WHAT THE EXERCISE ASKS:
Your answer should be every line below that includes the word "Silent".

------ RECORDS PROVIDED

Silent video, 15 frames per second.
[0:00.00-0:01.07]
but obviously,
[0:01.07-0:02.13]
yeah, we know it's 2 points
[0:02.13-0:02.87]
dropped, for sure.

------------
------ RECORDS PROVIDED

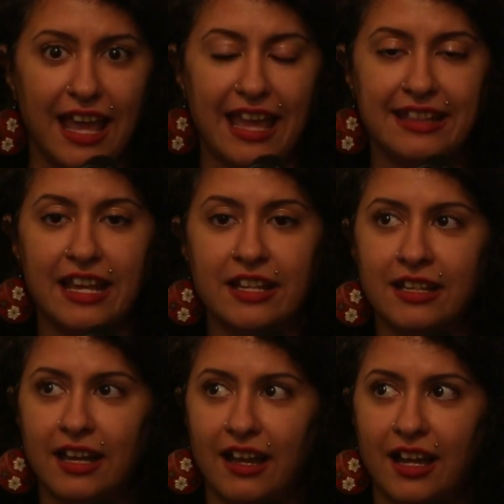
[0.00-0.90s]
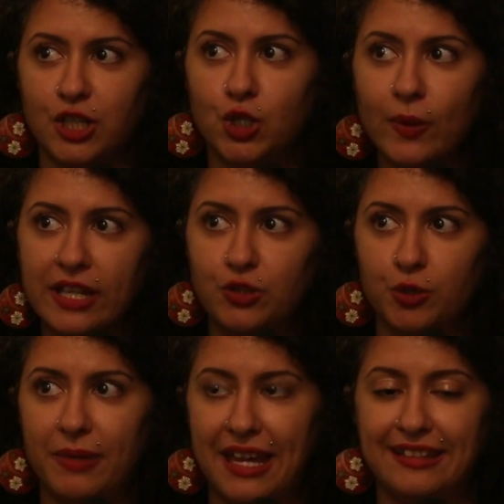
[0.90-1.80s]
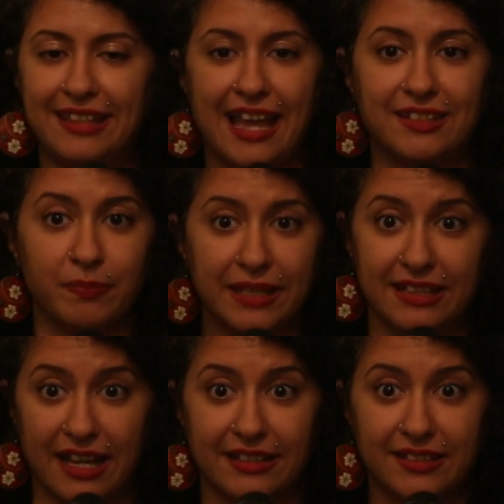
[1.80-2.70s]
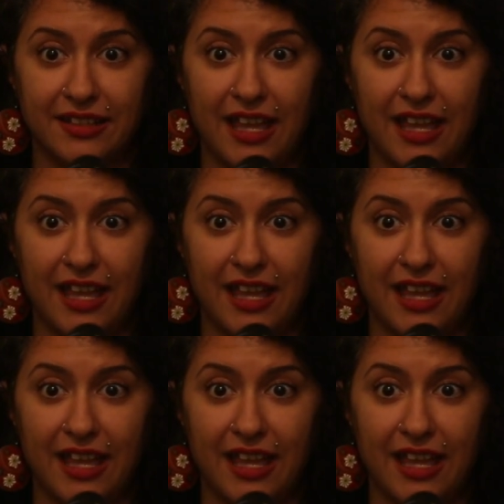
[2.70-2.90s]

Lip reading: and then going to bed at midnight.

------------
------ RECORDS PROVIDED

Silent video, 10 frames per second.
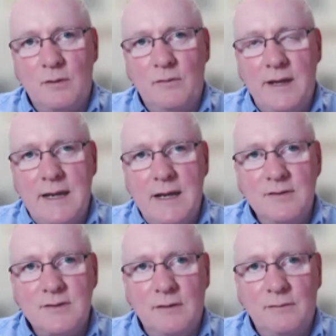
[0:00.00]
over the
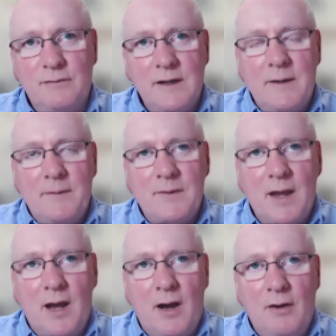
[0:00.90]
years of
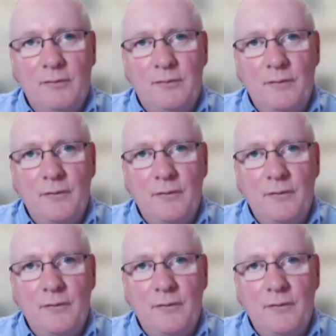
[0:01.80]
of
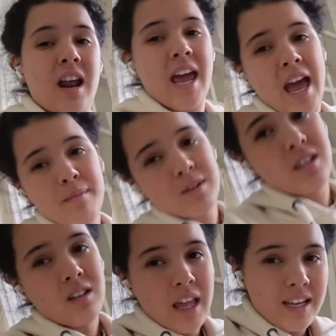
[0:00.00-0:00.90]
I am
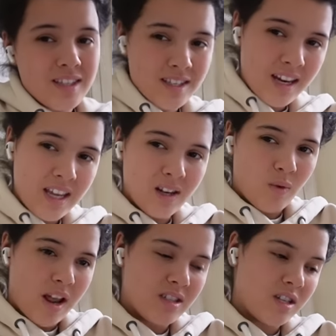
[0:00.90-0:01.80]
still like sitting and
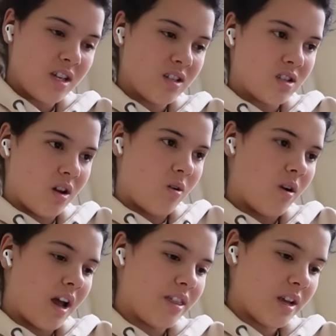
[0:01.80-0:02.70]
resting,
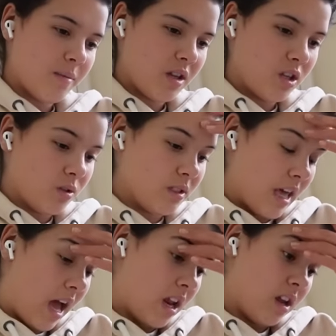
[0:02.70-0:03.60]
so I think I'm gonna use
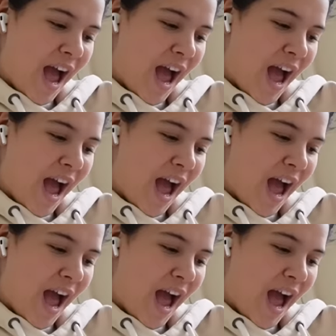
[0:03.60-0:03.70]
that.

------------

SOLVED EXERCISE:
Silent video, 15 frames per second.
Silent video, 10 frames per second.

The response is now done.